• _What needs to be done_
Say how many lines in the material below include "with". The answer is the number alone.

• _Data records_
★ ★ ★

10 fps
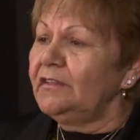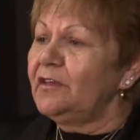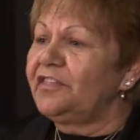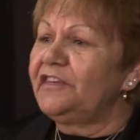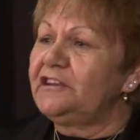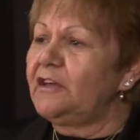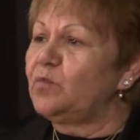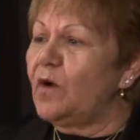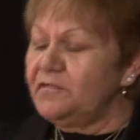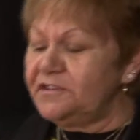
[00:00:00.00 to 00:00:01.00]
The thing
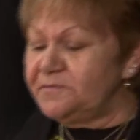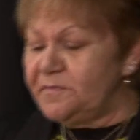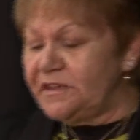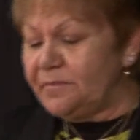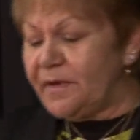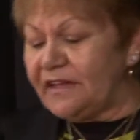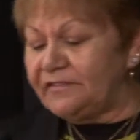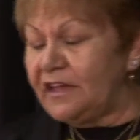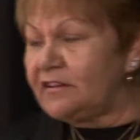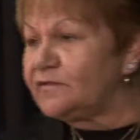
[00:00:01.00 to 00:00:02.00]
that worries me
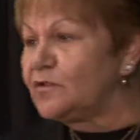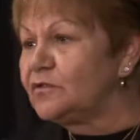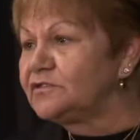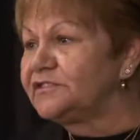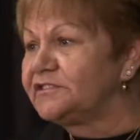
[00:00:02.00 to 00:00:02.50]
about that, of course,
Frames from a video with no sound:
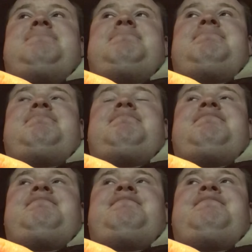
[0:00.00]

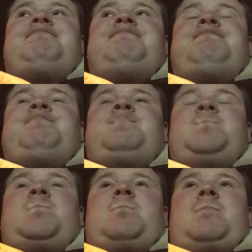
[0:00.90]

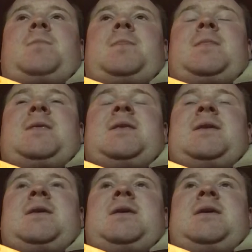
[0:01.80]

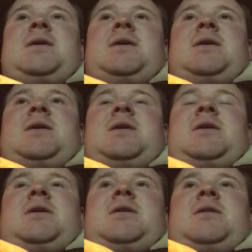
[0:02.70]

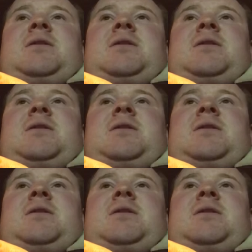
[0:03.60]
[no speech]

★ ★ ★

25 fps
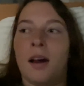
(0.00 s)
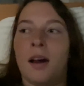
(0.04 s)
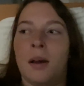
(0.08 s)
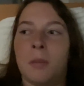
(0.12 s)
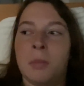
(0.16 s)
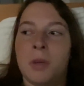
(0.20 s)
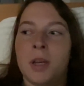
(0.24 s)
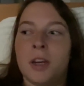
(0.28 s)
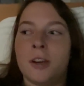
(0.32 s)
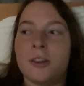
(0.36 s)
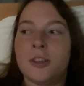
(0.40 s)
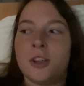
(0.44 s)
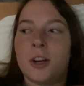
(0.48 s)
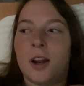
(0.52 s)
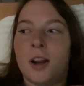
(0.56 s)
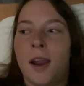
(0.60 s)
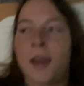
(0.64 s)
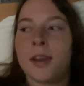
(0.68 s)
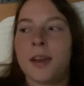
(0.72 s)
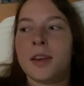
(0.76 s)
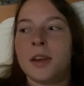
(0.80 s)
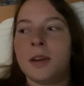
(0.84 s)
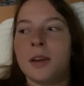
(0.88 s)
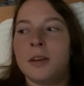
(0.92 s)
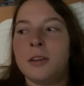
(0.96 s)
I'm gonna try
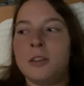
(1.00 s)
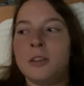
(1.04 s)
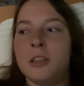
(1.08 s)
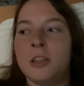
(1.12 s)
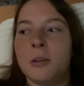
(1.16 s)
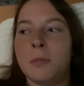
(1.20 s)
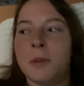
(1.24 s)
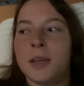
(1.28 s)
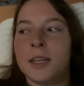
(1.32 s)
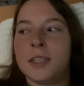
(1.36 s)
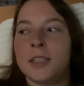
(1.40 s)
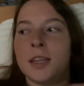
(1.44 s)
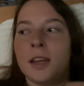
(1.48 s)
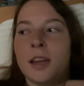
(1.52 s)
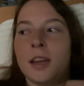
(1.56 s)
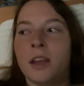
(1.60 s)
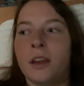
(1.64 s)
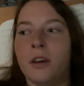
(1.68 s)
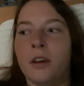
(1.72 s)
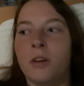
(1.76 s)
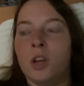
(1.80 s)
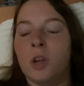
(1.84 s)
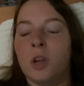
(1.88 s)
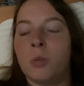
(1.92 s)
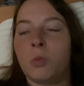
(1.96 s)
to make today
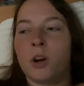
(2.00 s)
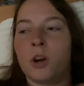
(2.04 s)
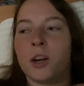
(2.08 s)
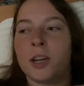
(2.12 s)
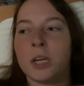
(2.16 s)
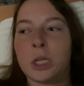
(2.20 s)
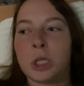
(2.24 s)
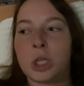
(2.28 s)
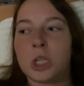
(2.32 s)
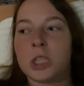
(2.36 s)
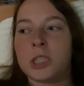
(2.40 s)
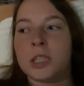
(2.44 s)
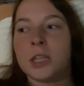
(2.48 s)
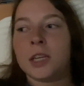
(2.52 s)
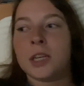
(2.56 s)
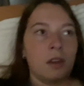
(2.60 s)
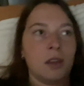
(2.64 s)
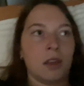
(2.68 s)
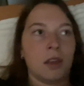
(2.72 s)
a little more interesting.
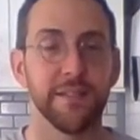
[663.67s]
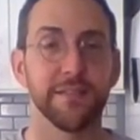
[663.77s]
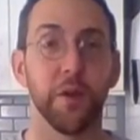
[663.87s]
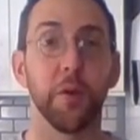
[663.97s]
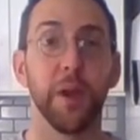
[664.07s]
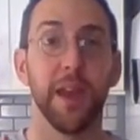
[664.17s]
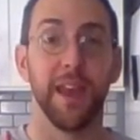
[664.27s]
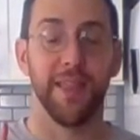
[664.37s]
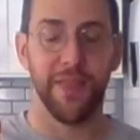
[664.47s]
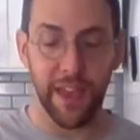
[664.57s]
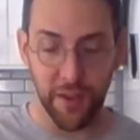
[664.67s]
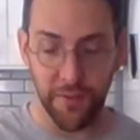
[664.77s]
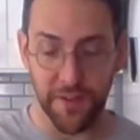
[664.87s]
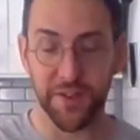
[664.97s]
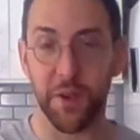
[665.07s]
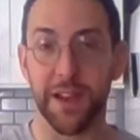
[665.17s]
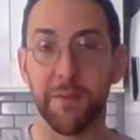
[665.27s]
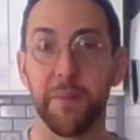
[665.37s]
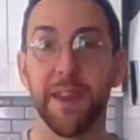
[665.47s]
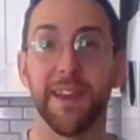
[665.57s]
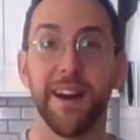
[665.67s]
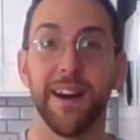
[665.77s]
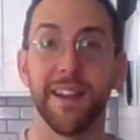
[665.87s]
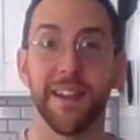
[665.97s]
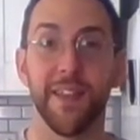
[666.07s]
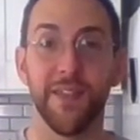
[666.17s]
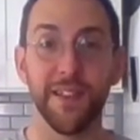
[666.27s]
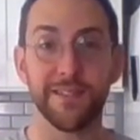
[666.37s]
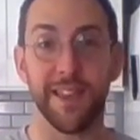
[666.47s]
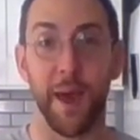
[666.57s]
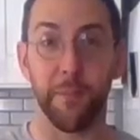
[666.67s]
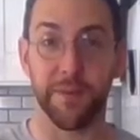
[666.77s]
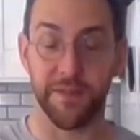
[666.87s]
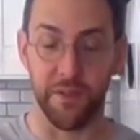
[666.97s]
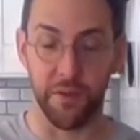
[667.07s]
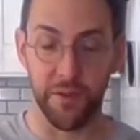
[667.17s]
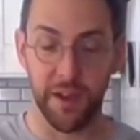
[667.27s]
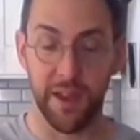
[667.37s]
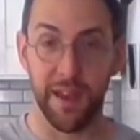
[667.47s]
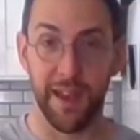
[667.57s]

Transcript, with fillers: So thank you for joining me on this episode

★ ★ ★

• _Answer for this exercise_
2